In 1947, a popular vote rejected Sikkim's joining the Indian Union and Prime Minister Jawaharlal Nehru agreed to a special protectorate status for Sikkim. Sikkim came under the suzerainty of India, which controlled its external affairs, defence, diplomacy and communications, but Sikkim otherwise retained autonomy. A state council was established in 1955 to allow for constitutional government under the Chogyal.
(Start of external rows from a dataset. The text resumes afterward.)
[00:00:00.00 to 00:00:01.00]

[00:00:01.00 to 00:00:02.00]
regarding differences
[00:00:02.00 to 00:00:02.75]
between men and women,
Meanwhile trouble was brewing in the state after the Sikkim National Congress demanded fresh elections and greater representation for the Nepalese. In 1973, riots in front of the palace led to a formal request for protection from India. A historic agreement was made on 8th May, 1973, between the Chogyal, the leaders of the political parties representing the people of Sikkim and the Government of India supported by the unanimous desire of the members of the Sikkim Assembly. The Chogyal promulgated a Bill on the 4th July, 1974 as the Government of Sikkim Act, 1974. For the speedy development of Sikkim in the social, economic and political fields, section 30 of the Government of Sikkim Act, 1974 empowers the Government of Sikkim, inter alia, to seek participation and representation for the people of Sikkim in the political institutions of India. On the 28th June, 1974, after passing the Government of Sikkim Bill, the Sikkim Assembly resolved unanimously that measures should be taken, amongst other things, for seeking representation for the people of Sikkim in India's parliamentary system.
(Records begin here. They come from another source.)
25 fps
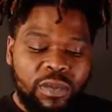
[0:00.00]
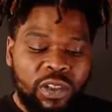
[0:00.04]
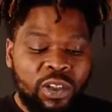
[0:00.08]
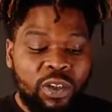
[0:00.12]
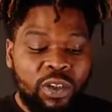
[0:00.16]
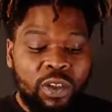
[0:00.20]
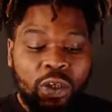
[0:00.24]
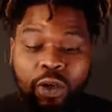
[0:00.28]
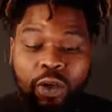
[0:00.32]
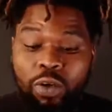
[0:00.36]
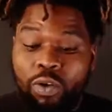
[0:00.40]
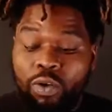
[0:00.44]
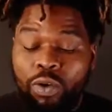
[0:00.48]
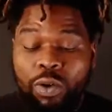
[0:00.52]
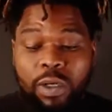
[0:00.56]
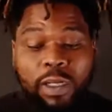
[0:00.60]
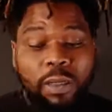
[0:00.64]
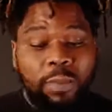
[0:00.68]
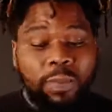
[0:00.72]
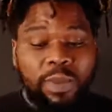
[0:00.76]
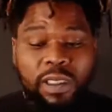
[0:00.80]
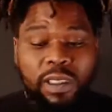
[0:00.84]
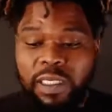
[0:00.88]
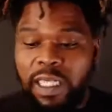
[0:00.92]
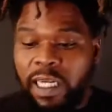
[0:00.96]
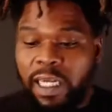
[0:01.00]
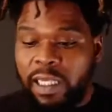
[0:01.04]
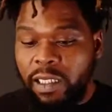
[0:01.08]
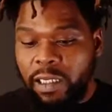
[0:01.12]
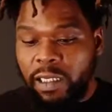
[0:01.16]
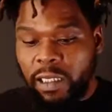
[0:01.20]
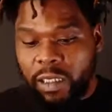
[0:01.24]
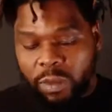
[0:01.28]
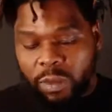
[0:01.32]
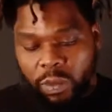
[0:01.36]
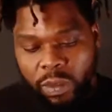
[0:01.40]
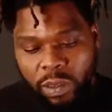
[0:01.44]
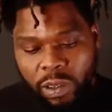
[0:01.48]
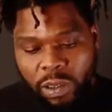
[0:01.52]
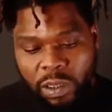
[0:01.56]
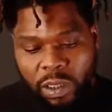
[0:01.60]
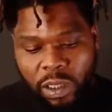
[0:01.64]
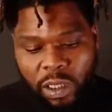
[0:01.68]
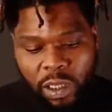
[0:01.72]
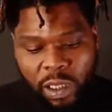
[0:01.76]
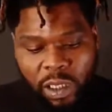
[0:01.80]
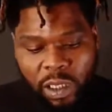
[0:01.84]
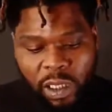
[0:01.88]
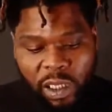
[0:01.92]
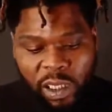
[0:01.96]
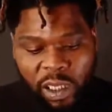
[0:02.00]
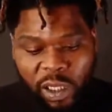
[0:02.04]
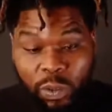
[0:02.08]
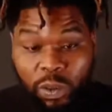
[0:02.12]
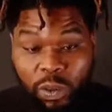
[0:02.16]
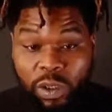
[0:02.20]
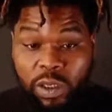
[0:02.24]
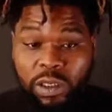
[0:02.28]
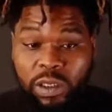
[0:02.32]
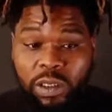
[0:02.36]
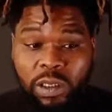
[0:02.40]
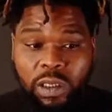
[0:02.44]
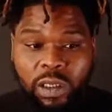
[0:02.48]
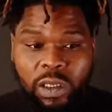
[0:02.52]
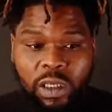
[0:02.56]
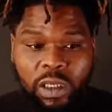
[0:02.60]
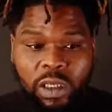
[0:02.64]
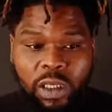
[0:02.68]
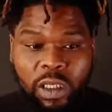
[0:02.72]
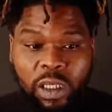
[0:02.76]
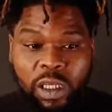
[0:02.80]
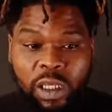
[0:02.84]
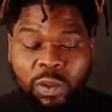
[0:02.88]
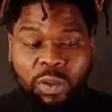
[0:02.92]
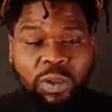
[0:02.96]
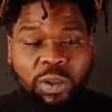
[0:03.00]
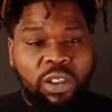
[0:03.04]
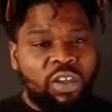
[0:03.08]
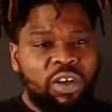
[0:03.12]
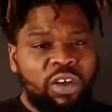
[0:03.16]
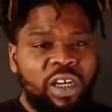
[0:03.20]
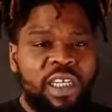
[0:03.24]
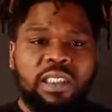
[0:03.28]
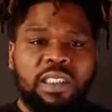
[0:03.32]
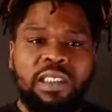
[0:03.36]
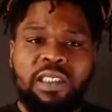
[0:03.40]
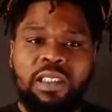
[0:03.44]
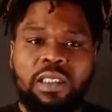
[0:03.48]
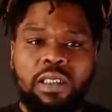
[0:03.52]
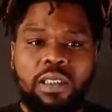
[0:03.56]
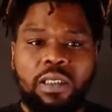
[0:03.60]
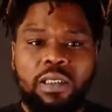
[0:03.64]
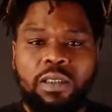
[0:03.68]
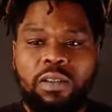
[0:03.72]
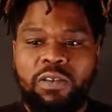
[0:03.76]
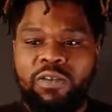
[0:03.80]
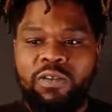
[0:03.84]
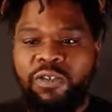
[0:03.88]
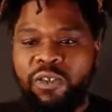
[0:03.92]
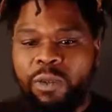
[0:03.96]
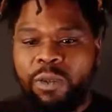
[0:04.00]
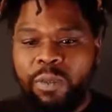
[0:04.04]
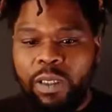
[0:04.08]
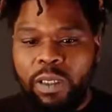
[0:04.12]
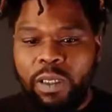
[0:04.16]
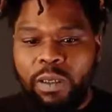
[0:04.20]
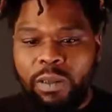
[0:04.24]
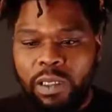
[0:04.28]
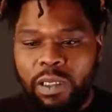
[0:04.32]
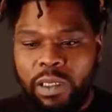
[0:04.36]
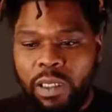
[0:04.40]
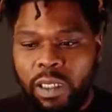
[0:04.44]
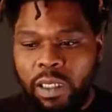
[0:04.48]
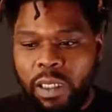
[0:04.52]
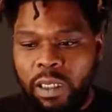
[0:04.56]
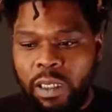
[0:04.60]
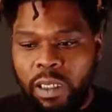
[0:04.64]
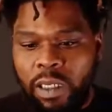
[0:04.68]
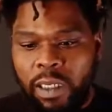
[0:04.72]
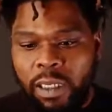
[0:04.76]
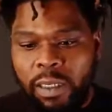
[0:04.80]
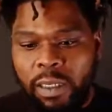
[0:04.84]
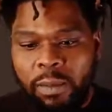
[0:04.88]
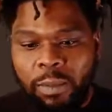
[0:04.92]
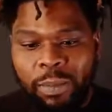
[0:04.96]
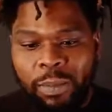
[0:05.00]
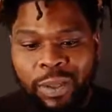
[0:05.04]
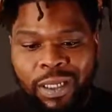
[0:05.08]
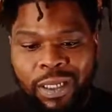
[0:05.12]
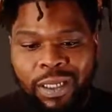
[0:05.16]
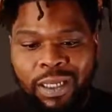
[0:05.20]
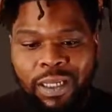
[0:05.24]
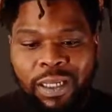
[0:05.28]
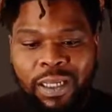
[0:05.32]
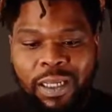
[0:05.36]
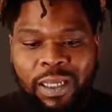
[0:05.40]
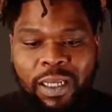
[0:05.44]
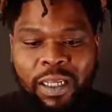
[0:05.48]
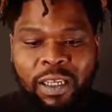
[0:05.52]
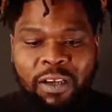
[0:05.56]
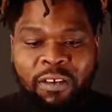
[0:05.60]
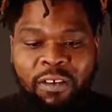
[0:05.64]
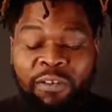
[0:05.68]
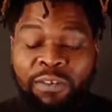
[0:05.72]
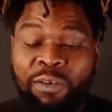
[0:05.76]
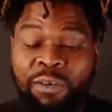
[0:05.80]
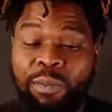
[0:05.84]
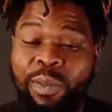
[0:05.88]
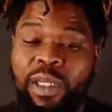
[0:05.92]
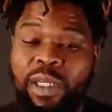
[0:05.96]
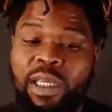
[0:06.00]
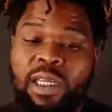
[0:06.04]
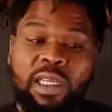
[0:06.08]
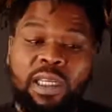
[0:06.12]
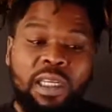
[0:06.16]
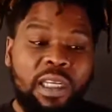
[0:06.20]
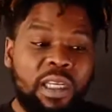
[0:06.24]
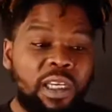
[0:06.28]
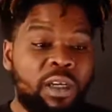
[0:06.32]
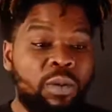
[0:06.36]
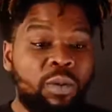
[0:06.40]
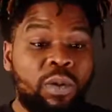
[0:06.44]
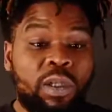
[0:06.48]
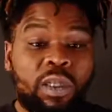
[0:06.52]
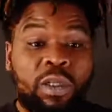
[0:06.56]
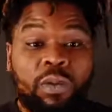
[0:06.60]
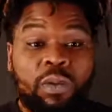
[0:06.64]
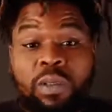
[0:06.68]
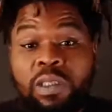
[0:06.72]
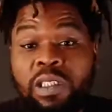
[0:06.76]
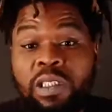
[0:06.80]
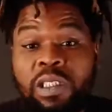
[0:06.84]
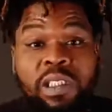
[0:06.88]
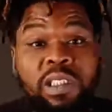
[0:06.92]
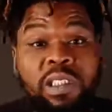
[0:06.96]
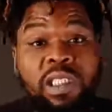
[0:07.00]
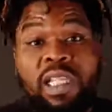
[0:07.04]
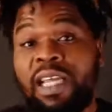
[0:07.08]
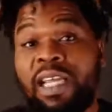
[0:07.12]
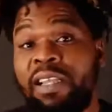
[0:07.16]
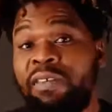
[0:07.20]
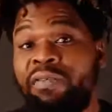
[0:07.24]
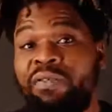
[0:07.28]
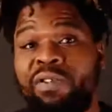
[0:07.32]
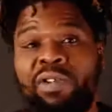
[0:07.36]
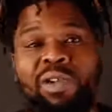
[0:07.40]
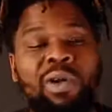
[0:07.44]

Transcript: You know, growing up in Stockton, it was crazy. feel me? You know what I'm saying? But for me, it was just life.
The Chogyal was proving to be extremely unpopular with the people. In 1975, the Kazi (Prime Minister) appealed to the Indian Parliament for a change in Sikkim's status so that it could become a state of India. In April, the Indian Army moved into Sikkim, seizing the city of Gangtok and disarming the Palace Guards. A referendum was held in which 97.5% of the people voted to join the Indian Union. A few weeks later, on May 16, 1975, Sikkim officially became the 22nd state of the Indian Union and the monarchy was abolished.
In 2000, in a major embarrassment for the government of the People's Republic of China, the seventeenth Karmapa Urgyen Trinley Dorje, who had been proclaimed a Lama by China, made a dramatic escape from Tibet to the Rumtek Monastery in Sikkim. Chinese officials were in a quandary on this issue, as any protests to India would mean an explicit endorsement of India's governance of Sikkim, which the Chinese still regarded as an independent state occupied by India. China eventually recognised Sikkim as an Indian state in 2003, on the condition that India accepted Tibet as a part of China. This mutual agreement led to a thaw in Sino-Indian relations. On July 6, 2006 the Himalayan pass of Nathula was opened to cross-border trade, further evidence of improving relations in the region.